* _Problem requirements_
Repeat every record exactly, but keep images out of the copy.

========

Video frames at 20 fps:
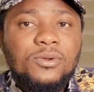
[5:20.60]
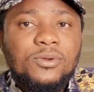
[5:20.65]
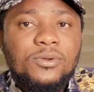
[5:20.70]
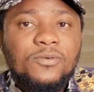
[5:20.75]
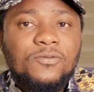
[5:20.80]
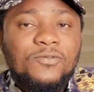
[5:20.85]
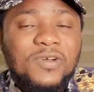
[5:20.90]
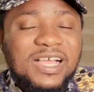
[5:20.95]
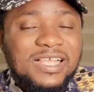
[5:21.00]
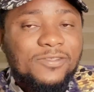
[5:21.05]

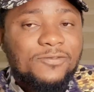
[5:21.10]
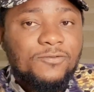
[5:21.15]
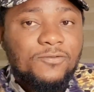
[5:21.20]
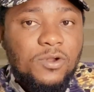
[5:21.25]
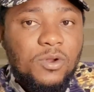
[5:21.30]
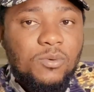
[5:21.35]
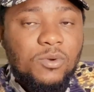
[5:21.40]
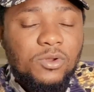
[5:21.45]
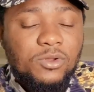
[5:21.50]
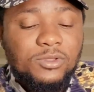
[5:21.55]
Fast
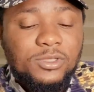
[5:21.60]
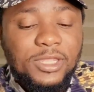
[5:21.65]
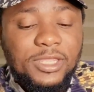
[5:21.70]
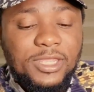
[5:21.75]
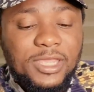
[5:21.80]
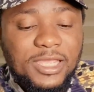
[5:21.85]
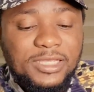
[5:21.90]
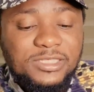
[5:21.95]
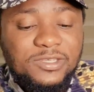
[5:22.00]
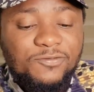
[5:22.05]
forward,
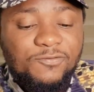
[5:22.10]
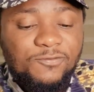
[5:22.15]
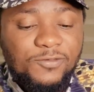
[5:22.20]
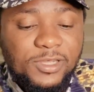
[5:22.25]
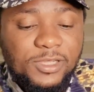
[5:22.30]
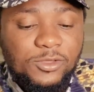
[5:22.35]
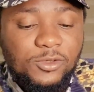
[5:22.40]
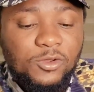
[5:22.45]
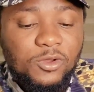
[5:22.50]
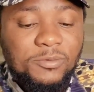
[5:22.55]
here's a
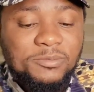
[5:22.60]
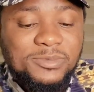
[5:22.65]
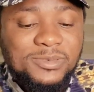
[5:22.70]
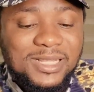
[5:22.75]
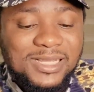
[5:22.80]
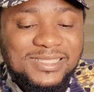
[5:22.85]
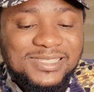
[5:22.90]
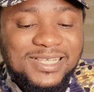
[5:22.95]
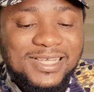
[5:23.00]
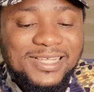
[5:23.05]
video of
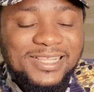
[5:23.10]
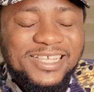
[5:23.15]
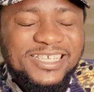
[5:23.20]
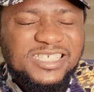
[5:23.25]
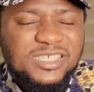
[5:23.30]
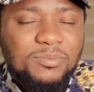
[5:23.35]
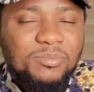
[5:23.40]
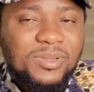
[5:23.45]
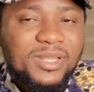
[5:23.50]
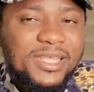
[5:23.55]
Zlatan
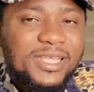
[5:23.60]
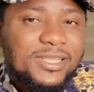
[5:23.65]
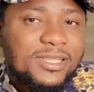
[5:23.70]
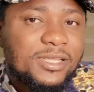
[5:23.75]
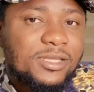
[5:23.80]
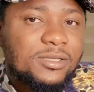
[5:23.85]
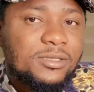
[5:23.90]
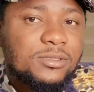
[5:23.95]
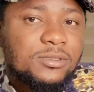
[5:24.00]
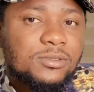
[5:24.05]

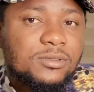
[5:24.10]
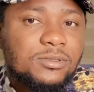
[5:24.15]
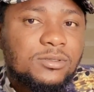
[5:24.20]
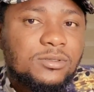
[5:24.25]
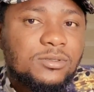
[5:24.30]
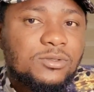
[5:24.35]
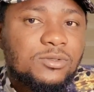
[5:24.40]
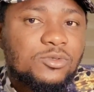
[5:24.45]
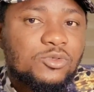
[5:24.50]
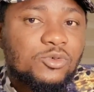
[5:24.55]
explaining
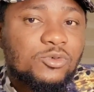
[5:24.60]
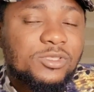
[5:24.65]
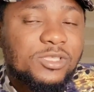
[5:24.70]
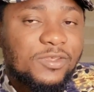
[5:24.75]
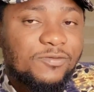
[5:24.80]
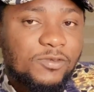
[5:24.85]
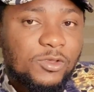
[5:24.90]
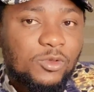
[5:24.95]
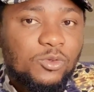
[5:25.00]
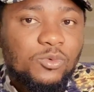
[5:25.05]
to
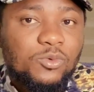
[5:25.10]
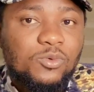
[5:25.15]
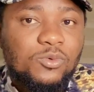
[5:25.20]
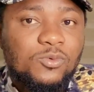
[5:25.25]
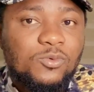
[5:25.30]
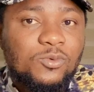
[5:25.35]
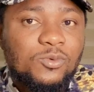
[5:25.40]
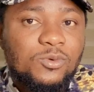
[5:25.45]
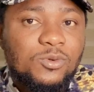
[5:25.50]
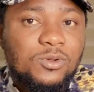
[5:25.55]

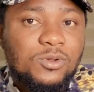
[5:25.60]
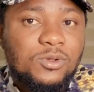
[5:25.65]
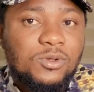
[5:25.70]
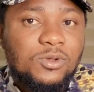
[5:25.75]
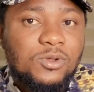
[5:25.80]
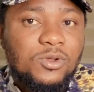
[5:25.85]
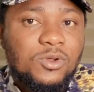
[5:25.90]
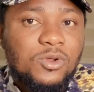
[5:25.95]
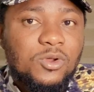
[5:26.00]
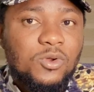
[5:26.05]
Davido
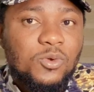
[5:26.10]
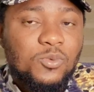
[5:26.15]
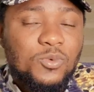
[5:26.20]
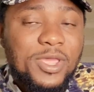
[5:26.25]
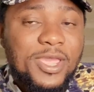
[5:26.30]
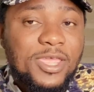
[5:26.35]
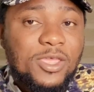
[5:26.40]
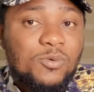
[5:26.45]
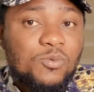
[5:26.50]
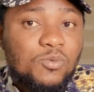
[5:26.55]

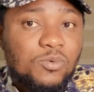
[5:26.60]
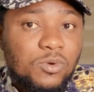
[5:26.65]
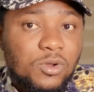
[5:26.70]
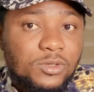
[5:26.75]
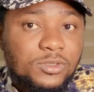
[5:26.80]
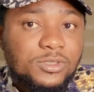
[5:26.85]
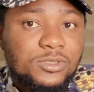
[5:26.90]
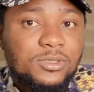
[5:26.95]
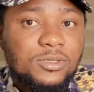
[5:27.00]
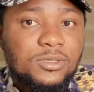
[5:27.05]
where he
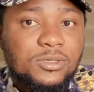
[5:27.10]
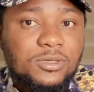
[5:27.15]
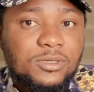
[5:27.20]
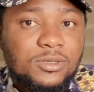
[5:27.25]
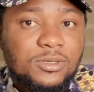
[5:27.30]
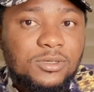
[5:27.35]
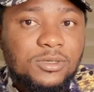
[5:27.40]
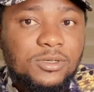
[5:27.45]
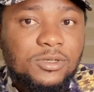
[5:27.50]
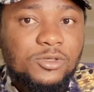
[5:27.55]
was
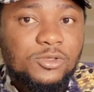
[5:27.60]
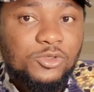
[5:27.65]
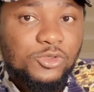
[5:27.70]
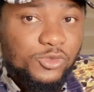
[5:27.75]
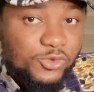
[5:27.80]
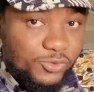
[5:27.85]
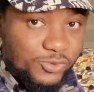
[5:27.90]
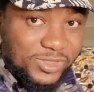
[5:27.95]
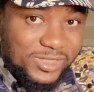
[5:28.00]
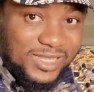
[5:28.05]

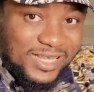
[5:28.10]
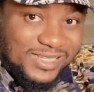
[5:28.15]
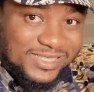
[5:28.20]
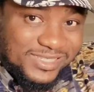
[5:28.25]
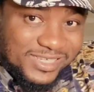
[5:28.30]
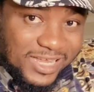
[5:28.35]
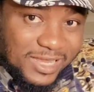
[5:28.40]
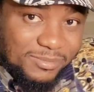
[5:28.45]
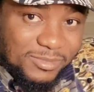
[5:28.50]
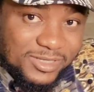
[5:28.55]
during that
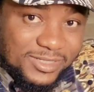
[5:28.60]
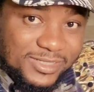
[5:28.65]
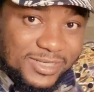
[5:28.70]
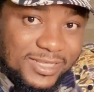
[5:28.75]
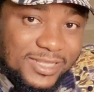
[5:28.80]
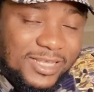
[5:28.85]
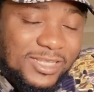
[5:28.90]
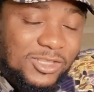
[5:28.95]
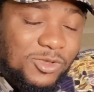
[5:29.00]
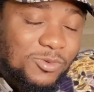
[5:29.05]
time. They
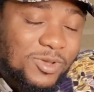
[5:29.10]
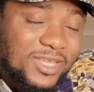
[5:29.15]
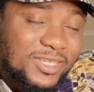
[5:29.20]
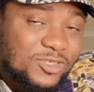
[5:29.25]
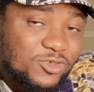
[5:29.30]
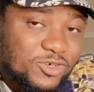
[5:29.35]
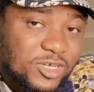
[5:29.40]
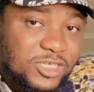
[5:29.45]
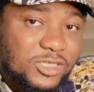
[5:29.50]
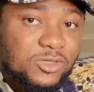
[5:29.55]
said that they were in
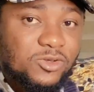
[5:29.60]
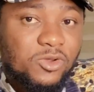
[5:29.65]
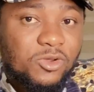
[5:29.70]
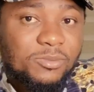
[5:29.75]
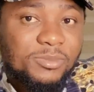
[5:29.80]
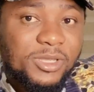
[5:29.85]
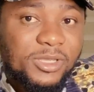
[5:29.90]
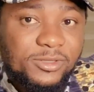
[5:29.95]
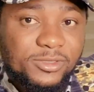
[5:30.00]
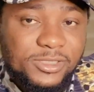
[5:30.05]

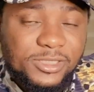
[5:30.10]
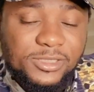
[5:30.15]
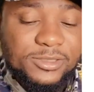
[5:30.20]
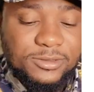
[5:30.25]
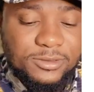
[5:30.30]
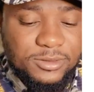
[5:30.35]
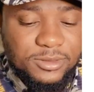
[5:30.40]
Transcorp Hilton.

========

* _Solution to this task_
Video frames at 20 fps:
[5:20.60]
[5:20.65]
[5:20.70]
[5:20.75]
[5:20.80]
[5:20.85]
[5:20.90]
[5:20.95]
[5:21.00]
[5:21.05]

[5:21.10]
[5:21.15]
[5:21.20]
[5:21.25]
[5:21.30]
[5:21.35]
[5:21.40]
[5:21.45]
[5:21.50]
[5:21.55]
Fast
[5:21.60]
[5:21.65]
[5:21.70]
[5:21.75]
[5:21.80]
[5:21.85]
[5:21.90]
[5:21.95]
[5:22.00]
[5:22.05]
forward,
[5:22.10]
[5:22.15]
[5:22.20]
[5:22.25]
[5:22.30]
[5:22.35]
[5:22.40]
[5:22.45]
[5:22.50]
[5:22.55]
here's a
[5:22.60]
[5:22.65]
[5:22.70]
[5:22.75]
[5:22.80]
[5:22.85]
[5:22.90]
[5:22.95]
[5:23.00]
[5:23.05]
video of
[5:23.10]
[5:23.15]
[5:23.20]
[5:23.25]
[5:23.30]
[5:23.35]
[5:23.40]
[5:23.45]
[5:23.50]
[5:23.55]
Zlatan
[5:23.60]
[5:23.65]
[5:23.70]
[5:23.75]
[5:23.80]
[5:23.85]
[5:23.90]
[5:23.95]
[5:24.00]
[5:24.05]

[5:24.10]
[5:24.15]
[5:24.20]
[5:24.25]
[5:24.30]
[5:24.35]
[5:24.40]
[5:24.45]
[5:24.50]
[5:24.55]
explaining
[5:24.60]
[5:24.65]
[5:24.70]
[5:24.75]
[5:24.80]
[5:24.85]
[5:24.90]
[5:24.95]
[5:25.00]
[5:25.05]
to
[5:25.10]
[5:25.15]
[5:25.20]
[5:25.25]
[5:25.30]
[5:25.35]
[5:25.40]
[5:25.45]
[5:25.50]
[5:25.55]

[5:25.60]
[5:25.65]
[5:25.70]
[5:25.75]
[5:25.80]
[5:25.85]
[5:25.90]
[5:25.95]
[5:26.00]
[5:26.05]
Davido
[5:26.10]
[5:26.15]
[5:26.20]
[5:26.25]
[5:26.30]
[5:26.35]
[5:26.40]
[5:26.45]
[5:26.50]
[5:26.55]

[5:26.60]
[5:26.65]
[5:26.70]
[5:26.75]
[5:26.80]
[5:26.85]
[5:26.90]
[5:26.95]
[5:27.00]
[5:27.05]
where he
[5:27.10]
[5:27.15]
[5:27.20]
[5:27.25]
[5:27.30]
[5:27.35]
[5:27.40]
[5:27.45]
[5:27.50]
[5:27.55]
was
[5:27.60]
[5:27.65]
[5:27.70]
[5:27.75]
[5:27.80]
[5:27.85]
[5:27.90]
[5:27.95]
[5:28.00]
[5:28.05]

[5:28.10]
[5:28.15]
[5:28.20]
[5:28.25]
[5:28.30]
[5:28.35]
[5:28.40]
[5:28.45]
[5:28.50]
[5:28.55]
during that
[5:28.60]
[5:28.65]
[5:28.70]
[5:28.75]
[5:28.80]
[5:28.85]
[5:28.90]
[5:28.95]
[5:29.00]
[5:29.05]
time. They
[5:29.10]
[5:29.15]
[5:29.20]
[5:29.25]
[5:29.30]
[5:29.35]
[5:29.40]
[5:29.45]
[5:29.50]
[5:29.55]
said that they were in
[5:29.60]
[5:29.65]
[5:29.70]
[5:29.75]
[5:29.80]
[5:29.85]
[5:29.90]
[5:29.95]
[5:30.00]
[5:30.05]

[5:30.10]
[5:30.15]
[5:30.20]
[5:30.25]
[5:30.30]
[5:30.35]
[5:30.40]
Transcorp Hilton.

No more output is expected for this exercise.